• Task statement:
Please retype all the data below exactly, line for line.

• Data records:
★ ★ ★ ★
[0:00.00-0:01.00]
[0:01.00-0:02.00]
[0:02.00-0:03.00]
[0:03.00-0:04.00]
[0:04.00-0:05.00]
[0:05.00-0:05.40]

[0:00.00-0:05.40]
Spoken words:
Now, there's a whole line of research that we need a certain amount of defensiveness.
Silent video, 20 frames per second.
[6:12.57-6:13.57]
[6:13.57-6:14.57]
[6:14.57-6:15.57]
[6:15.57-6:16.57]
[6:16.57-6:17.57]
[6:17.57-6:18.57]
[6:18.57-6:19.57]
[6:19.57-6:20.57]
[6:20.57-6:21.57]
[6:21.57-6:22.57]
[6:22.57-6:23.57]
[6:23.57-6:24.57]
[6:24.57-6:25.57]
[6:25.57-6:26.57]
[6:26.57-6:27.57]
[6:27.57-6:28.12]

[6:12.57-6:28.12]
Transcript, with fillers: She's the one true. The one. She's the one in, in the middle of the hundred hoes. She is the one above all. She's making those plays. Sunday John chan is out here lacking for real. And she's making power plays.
★ ★ ★ ★
• Answer to this task:
[0:00.00-0:01.00]
[0:01.00-0:02.00]
[0:02.00-0:03.00]
[0:03.00-0:04.00]
[0:04.00-0:05.00]
[0:05.00-0:05.40]

[0:00.00-0:05.40]
Spoken words:
Now, there's a whole line of research that we need a certain amount of defensiveness.
Silent video, 20 frames per second.
[6:12.57-6:13.57]
[6:13.57-6:14.57]
[6:14.57-6:15.57]
[6:15.57-6:16.57]
[6:16.57-6:17.57]
[6:17.57-6:18.57]
[6:18.57-6:19.57]
[6:19.57-6:20.57]
[6:20.57-6:21.57]
[6:21.57-6:22.57]
[6:22.57-6:23.57]
[6:23.57-6:24.57]
[6:24.57-6:25.57]
[6:25.57-6:26.57]
[6:26.57-6:27.57]
[6:27.57-6:28.12]

[6:12.57-6:28.12]
Transcript, with fillers: She's the one true. The one. She's the one in, in the middle of the hundred hoes. She is the one above all. She's making those plays. Sunday John chan is out here lacking for real. And she's making power plays.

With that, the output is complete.